Binaries whose orbital periods are sufficiently short for us to follow their orbital motion in a reasonable time are key astronomical objects because they allow us dynamical mass measurements. Masses are the very foundation of our understanding of star-, brown dwarf- (BD) and planet formation and evolution, e.g. they define the IMF and are the most important input parameter for evolutionary models. A means to search for companions with orbital distances of a few AU are spectroscopic surveys that monitor the radial velocity (RV) shift caused by a close companion. From the spectroscopic orbit alone, only lower mass limits Msini can be determined because of the unknown inclination i. Spectroscopic binaries for which the astrometric or visual orbit can be determined or that happen to be eclipsing systems allow absolute mass determinations. In the mass regime  <0.3 M_⊙, a few spectroscopic binaries have been detected and their orbits determined (e.g., Basri & Martín 1999; Stassun et al. 2006; Joergens & Müller 2007; Joergens et al. 2010; Blake et al. 2008). Furthermore, follow-up RV measurements permitted additional constraints of the orbits of a few close visual BD and very low-mass (VLM) binaries (e.g., Zapatero Osorio et al. 2004; Simon et al. 2006; Konopacky et al. 2010). For masses  <0.3 M_⊙, evolutionary models rely only on very few mass measurements for very young binaries (Mathieu et al. 2007; Stassun et al. 2006). While there used to be little or no overlap between spectroscopic, and, consequently close binaries and visual binaries, particularly at the distance of star-forming regions, the situation is changing owing to recent advances in spatial resolution achieved by adaptive optics (AO) and interferometric instruments.

Within the course of an RV survey for binaries among very young BDs and low-mass stars with UVES/VLT in the Chamaeleon I (Cha I) star-forming cloud, the very low-mass star CHXR 74 (M 4.25,  ~0.24 M_⊙) was detected to be a spectroscopic binary with a presumably relatively long orbital period (Joergens 2006, 2008).
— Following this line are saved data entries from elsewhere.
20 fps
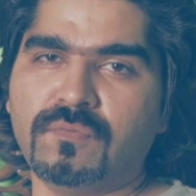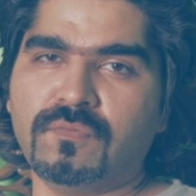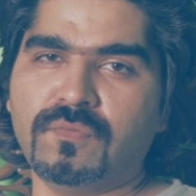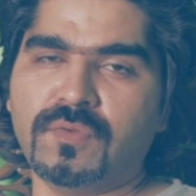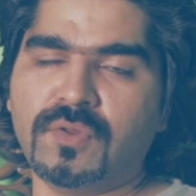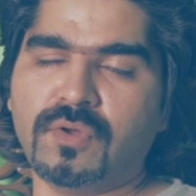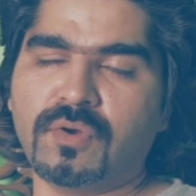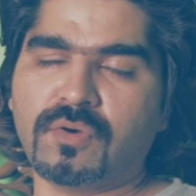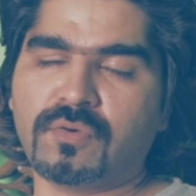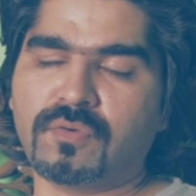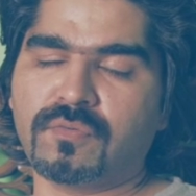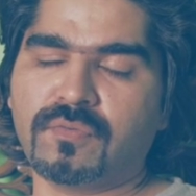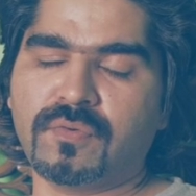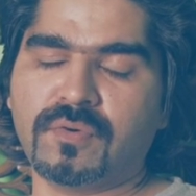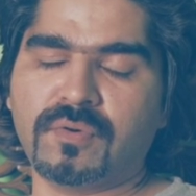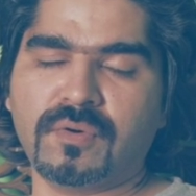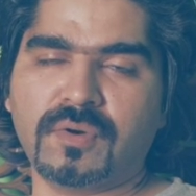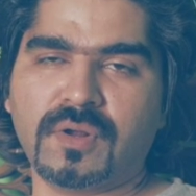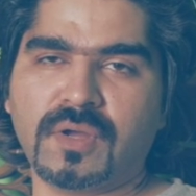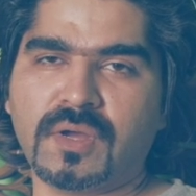
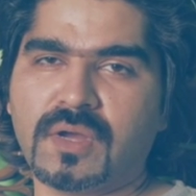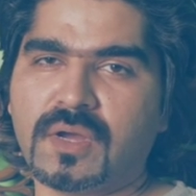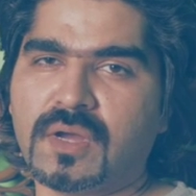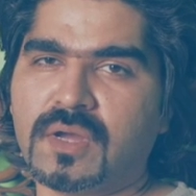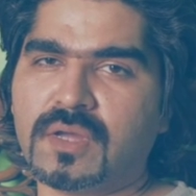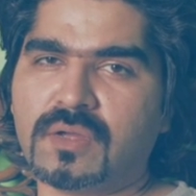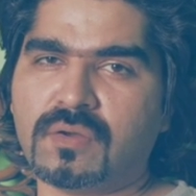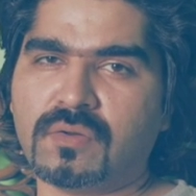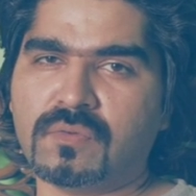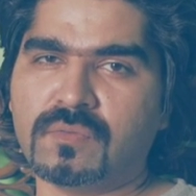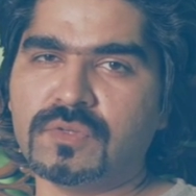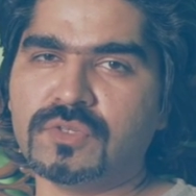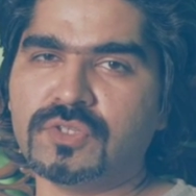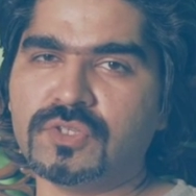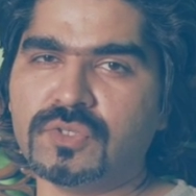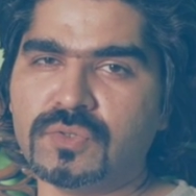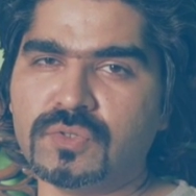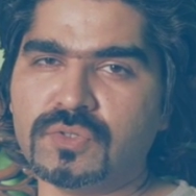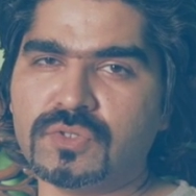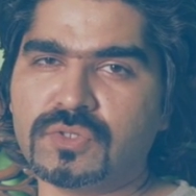videographer, I always
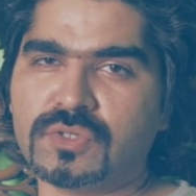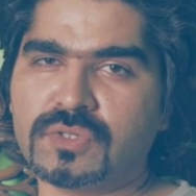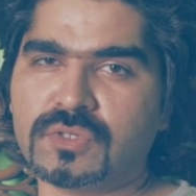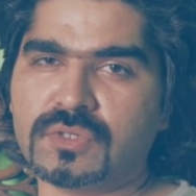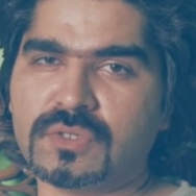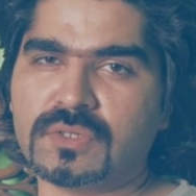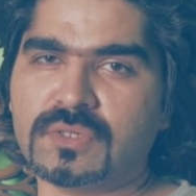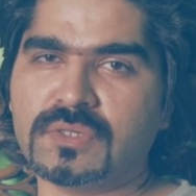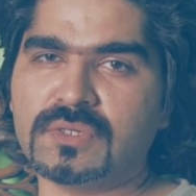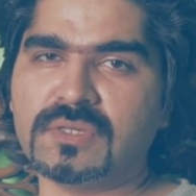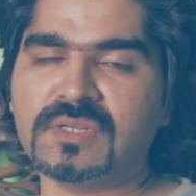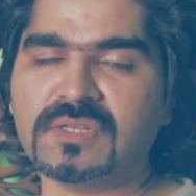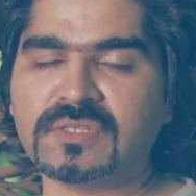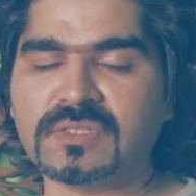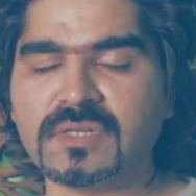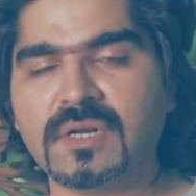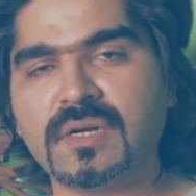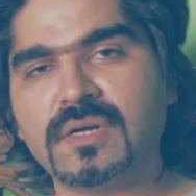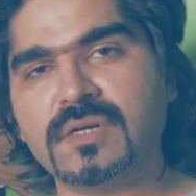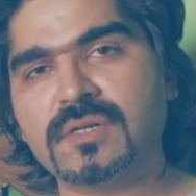used
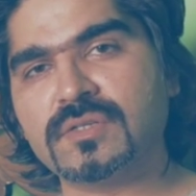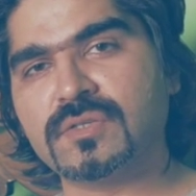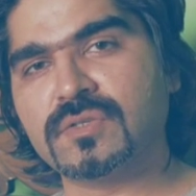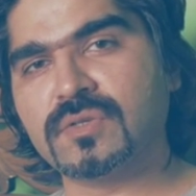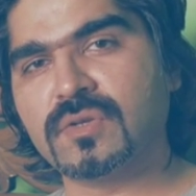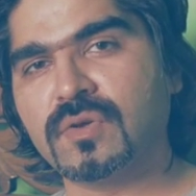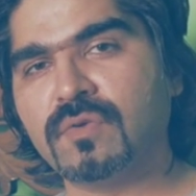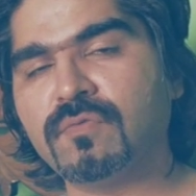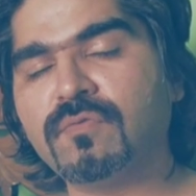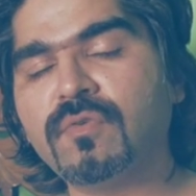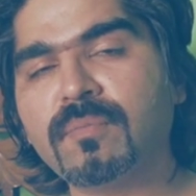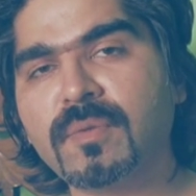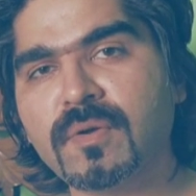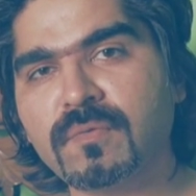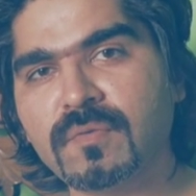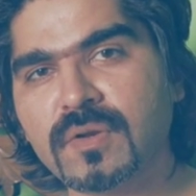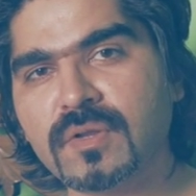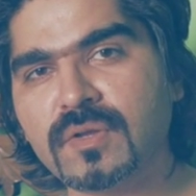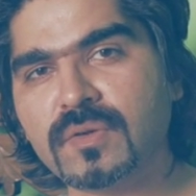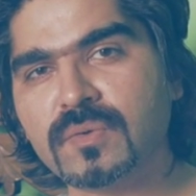DSLRs for my
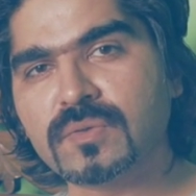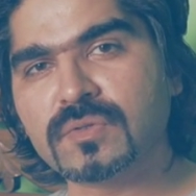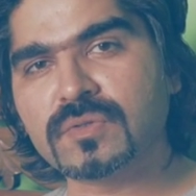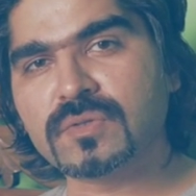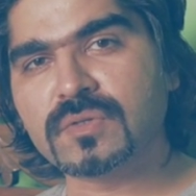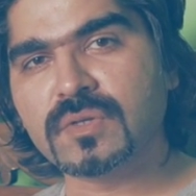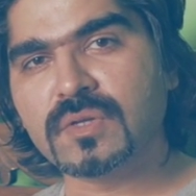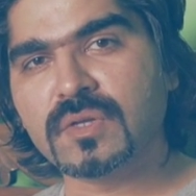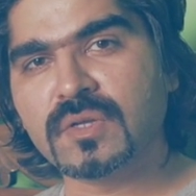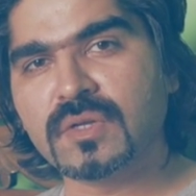videos.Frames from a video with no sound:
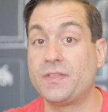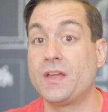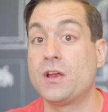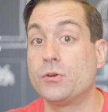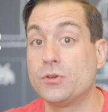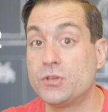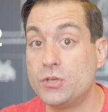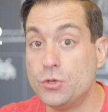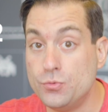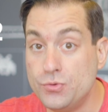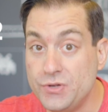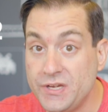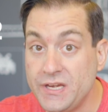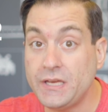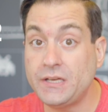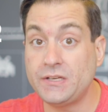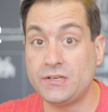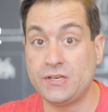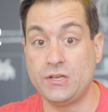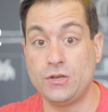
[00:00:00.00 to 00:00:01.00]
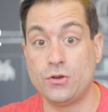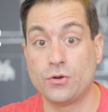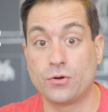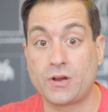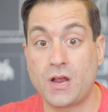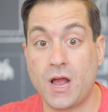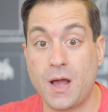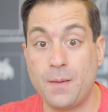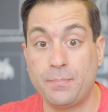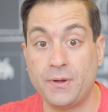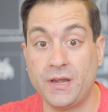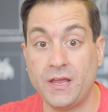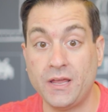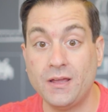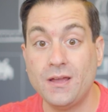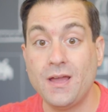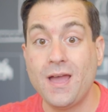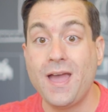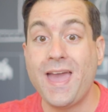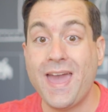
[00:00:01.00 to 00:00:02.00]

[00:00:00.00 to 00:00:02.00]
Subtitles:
They are unique to your company,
We have carried out follow-up UVES observations between 2008 and 2011 to constrain the spectroscopic orbit. Furthermore, we have obtained high-resolution AO images with NACO/VLT of CHXR 74 with the aim to directly resolve the binary. We present here the results of these observations, which include the determination of an RV orbit solution and of an upper limit for the brightness ratio. Finally, we derive constraints for the masses of the two binary components and investigate prospects for future dynamical mass measurements.

2. CHXR 74

CHXR 74 was identified as low-mass member of the Cha I star-forming cloud with spectral type M 4.5 by Comerón et al. (1999). CHXR 74 has a brightness of 17.3 mag in V band and 10.2 mag in K_S band (Comerón et al. 1999; Luhman 2004) and is classified as class III object based on its spectral energy distribution, i.e. it has no detected disk (Luhman et al. 2008). The most recent determination of stellar parameters for CHXR 74 yields a spectral type of M4.25, an effective temperature of T_eff = 3234 K, and a bolometric luminosity of L = 0.15   L_⊙ (Luhman 2007). Using these stellar parameters of the unresolved system, we estimate a mass of about 0.25 M_⊙ and an age of about 2 Myr for CHXR 74 based on evolutionary model tracks (Baraffe et al. 1998). We show below that the companion contributes significantly to the total luminosity of the system and that the model-dependent mass of the primary is 0.23–0.24 M_⊙, instead (cf. Sect. 5).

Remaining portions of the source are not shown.